Working data:
· · · · ·

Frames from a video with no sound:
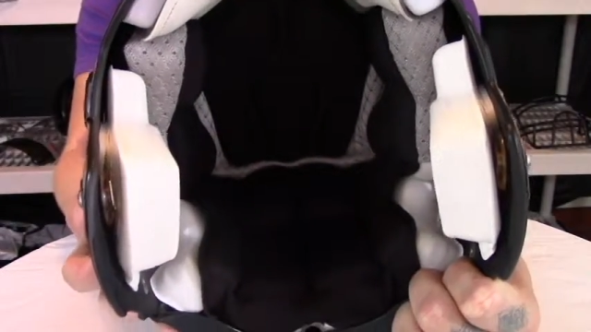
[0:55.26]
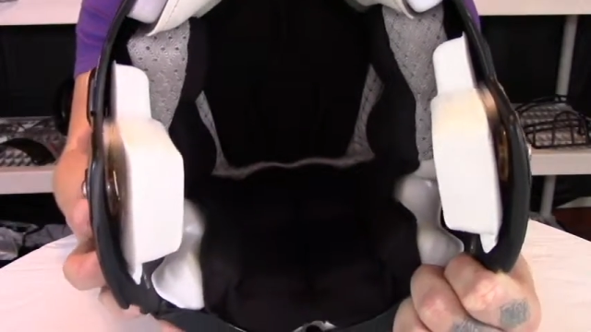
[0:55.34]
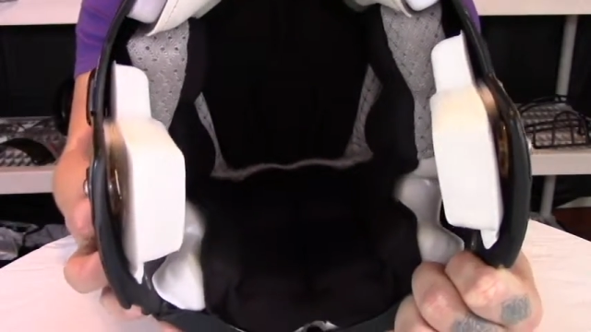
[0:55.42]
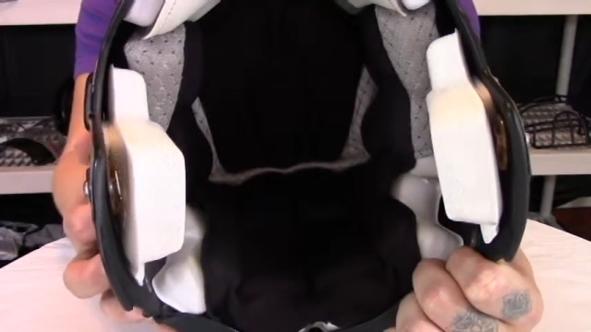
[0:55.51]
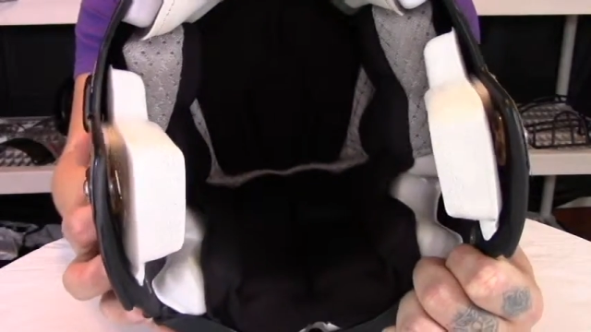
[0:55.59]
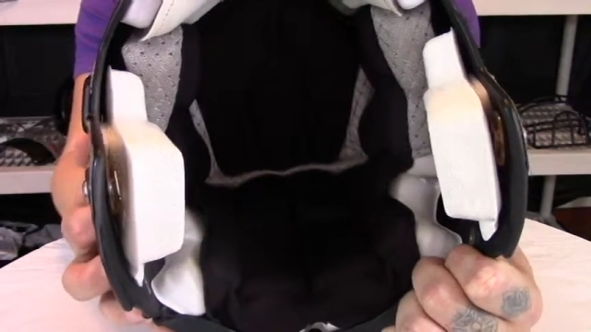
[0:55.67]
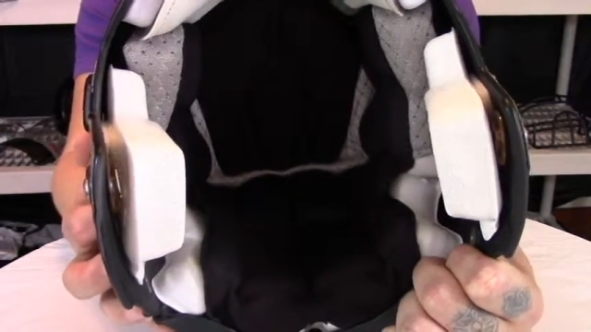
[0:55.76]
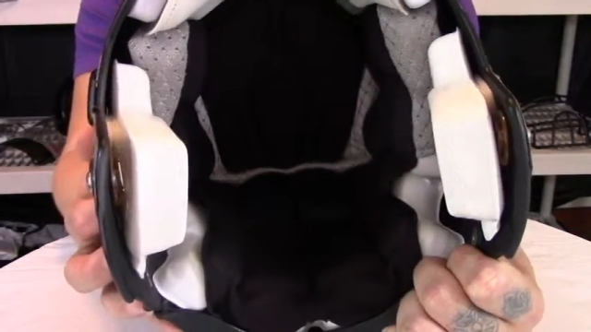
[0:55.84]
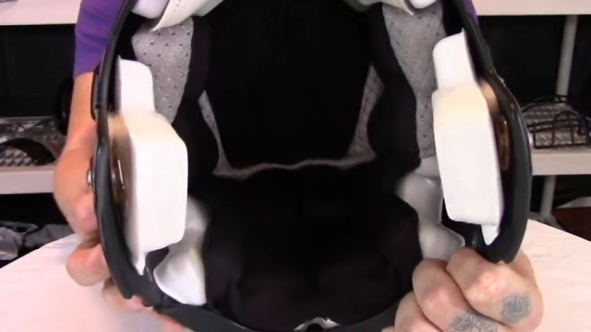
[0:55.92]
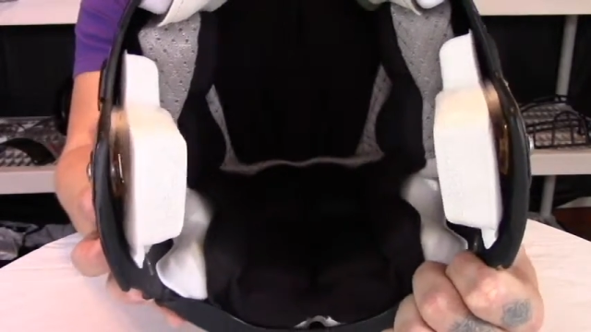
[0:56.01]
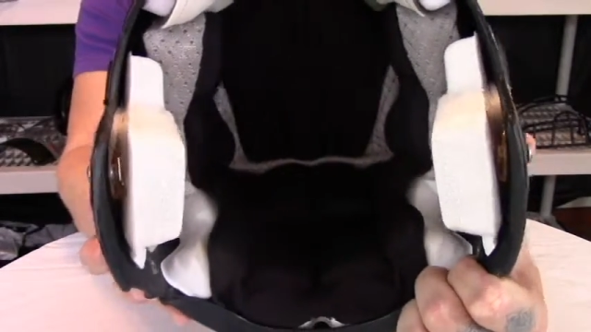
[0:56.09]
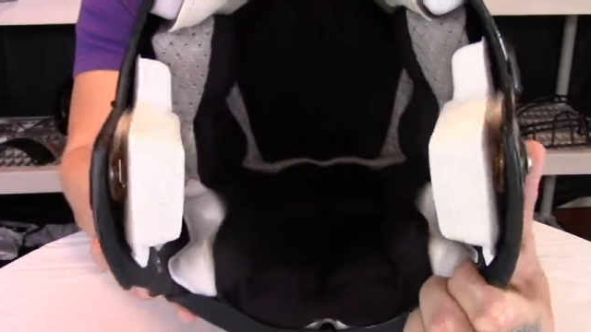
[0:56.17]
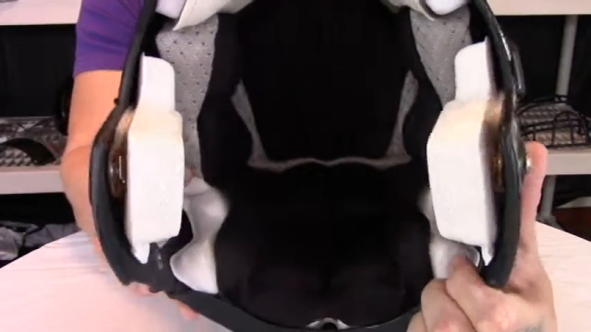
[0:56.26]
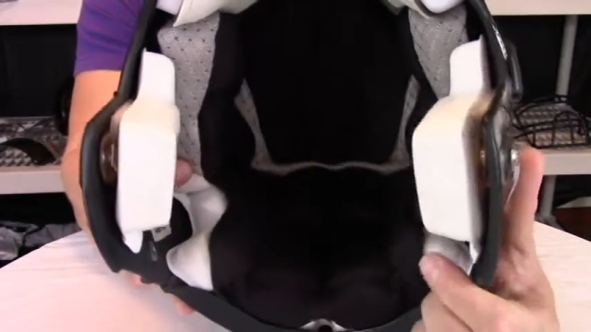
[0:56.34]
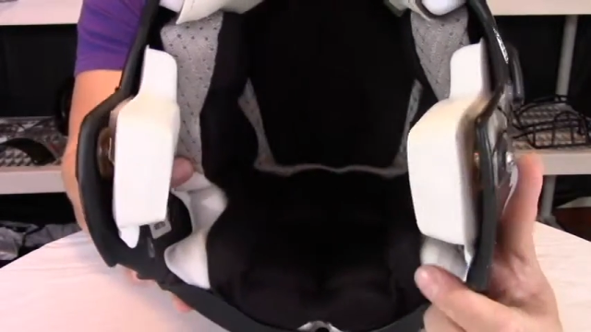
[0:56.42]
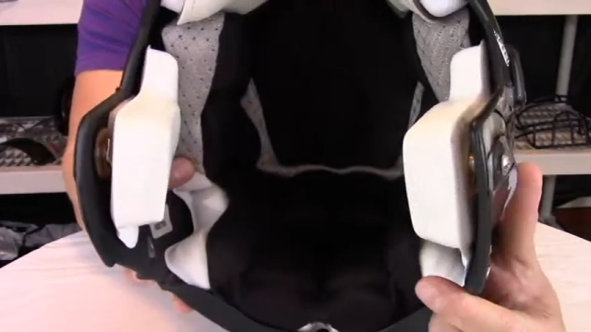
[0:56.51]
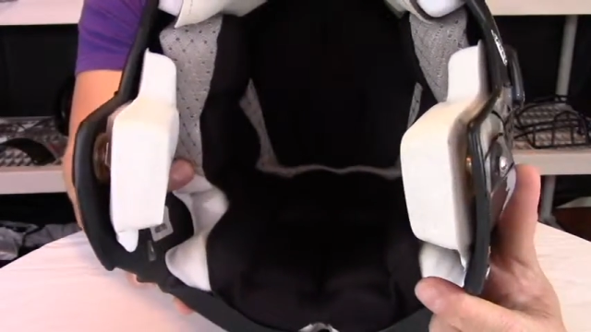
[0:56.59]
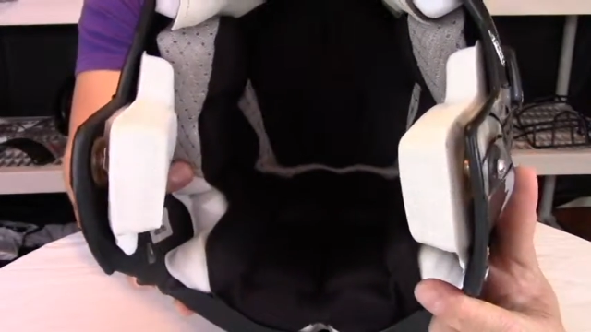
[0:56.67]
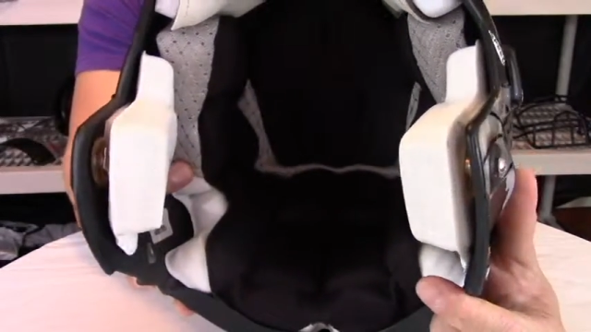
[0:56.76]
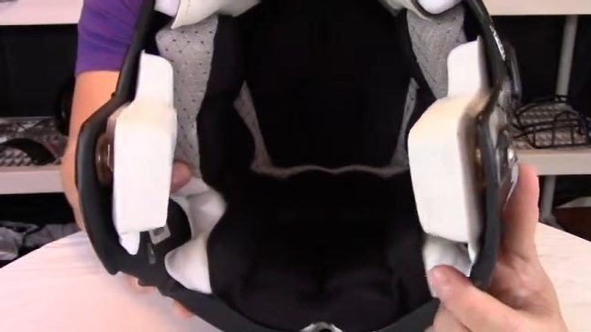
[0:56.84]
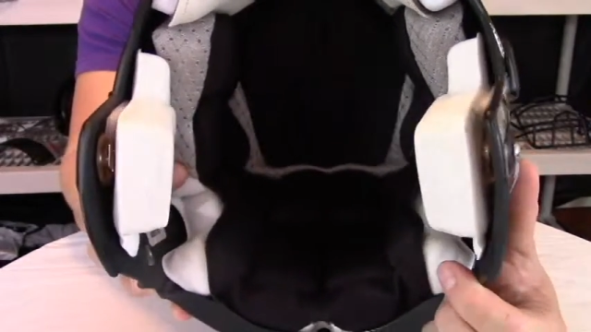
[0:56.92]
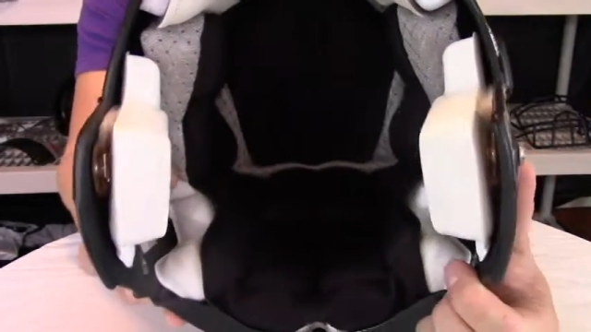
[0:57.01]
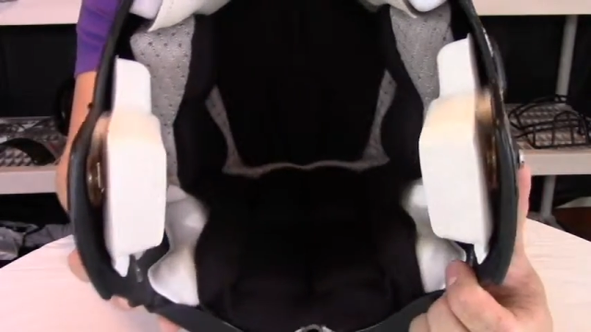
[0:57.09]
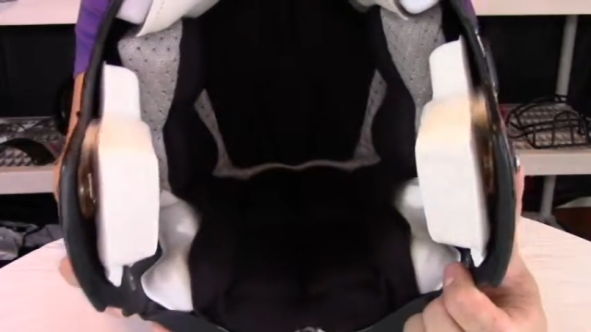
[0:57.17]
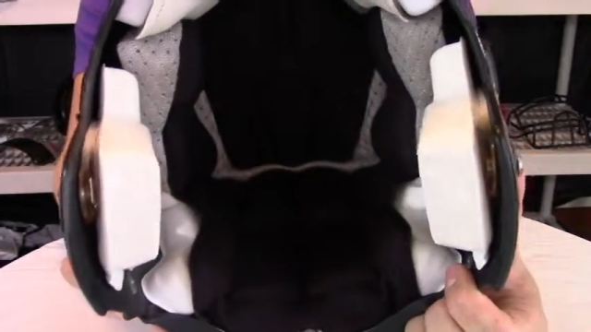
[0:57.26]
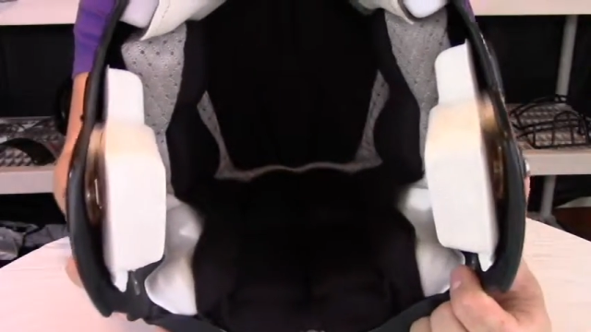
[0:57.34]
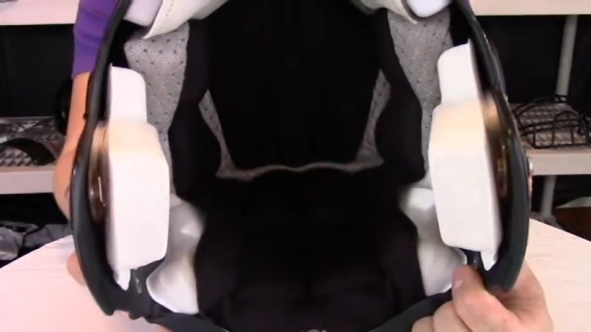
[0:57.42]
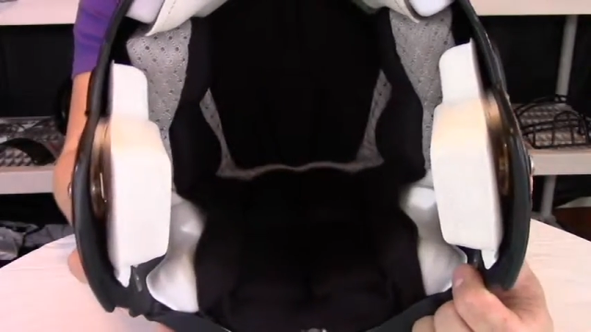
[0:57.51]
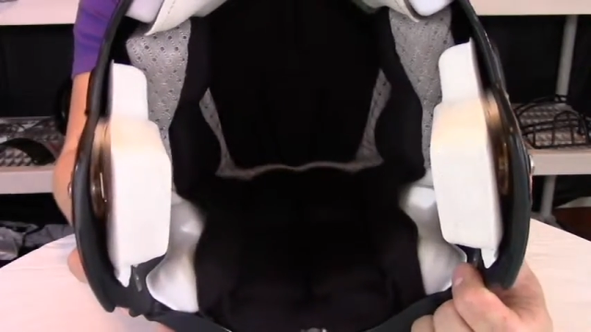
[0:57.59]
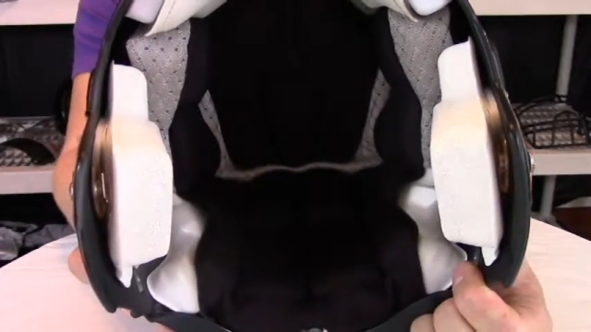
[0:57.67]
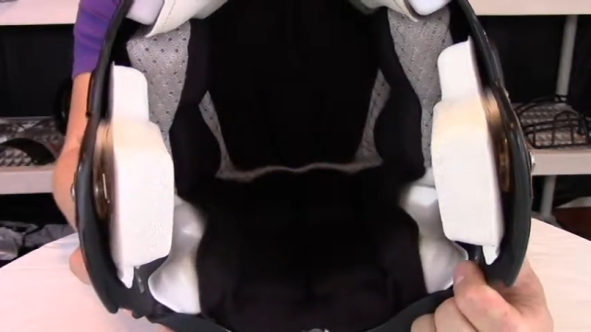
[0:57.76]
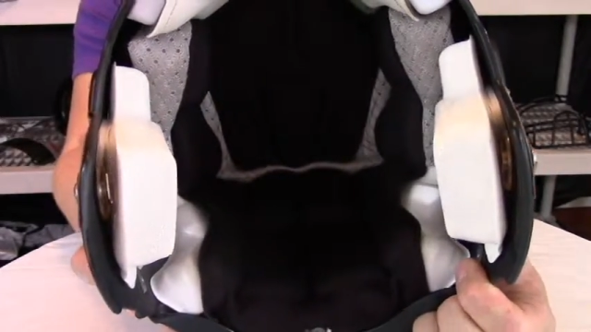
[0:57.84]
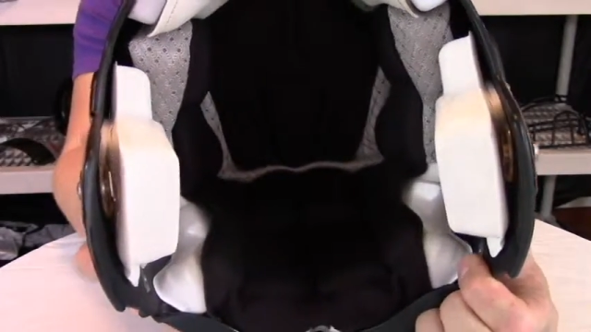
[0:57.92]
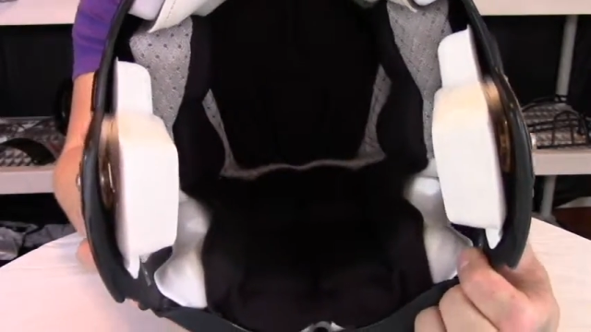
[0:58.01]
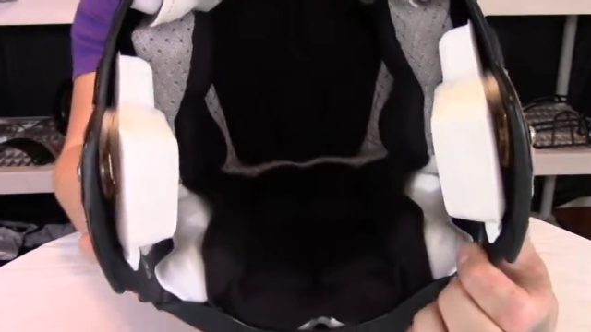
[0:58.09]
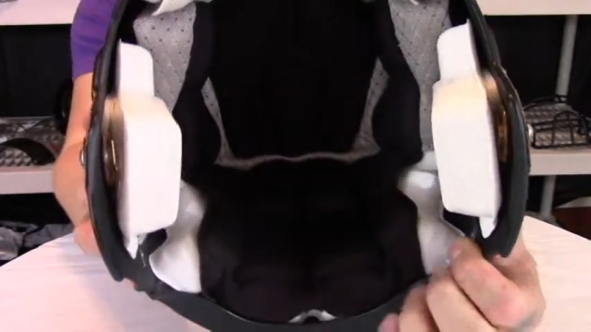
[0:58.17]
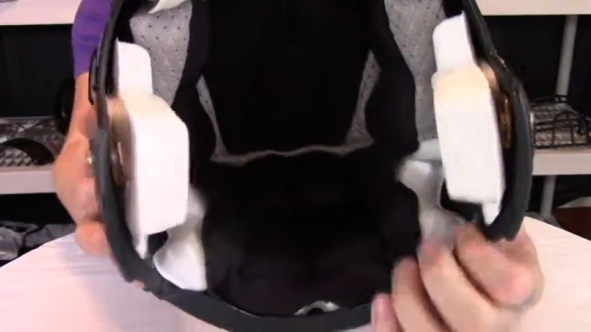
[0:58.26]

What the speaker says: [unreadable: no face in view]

· · · · ·

Reproduce all entries without any change, and omit the pictures.

Exercise output:
Frames from a video with no sound:
[0:55.26]
[0:55.34]
[0:55.42]
[0:55.51]
[0:55.59]
[0:55.67]
[0:55.76]
[0:55.84]
[0:55.92]
[0:56.01]
[0:56.09]
[0:56.17]
[0:56.26]
[0:56.34]
[0:56.42]
[0:56.51]
[0:56.59]
[0:56.67]
[0:56.76]
[0:56.84]
[0:56.92]
[0:57.01]
[0:57.09]
[0:57.17]
[0:57.26]
[0:57.34]
[0:57.42]
[0:57.51]
[0:57.59]
[0:57.67]
[0:57.76]
[0:57.84]
[0:57.92]
[0:58.01]
[0:58.09]
[0:58.17]
[0:58.26]

What the speaker says: [unreadable: no face in view]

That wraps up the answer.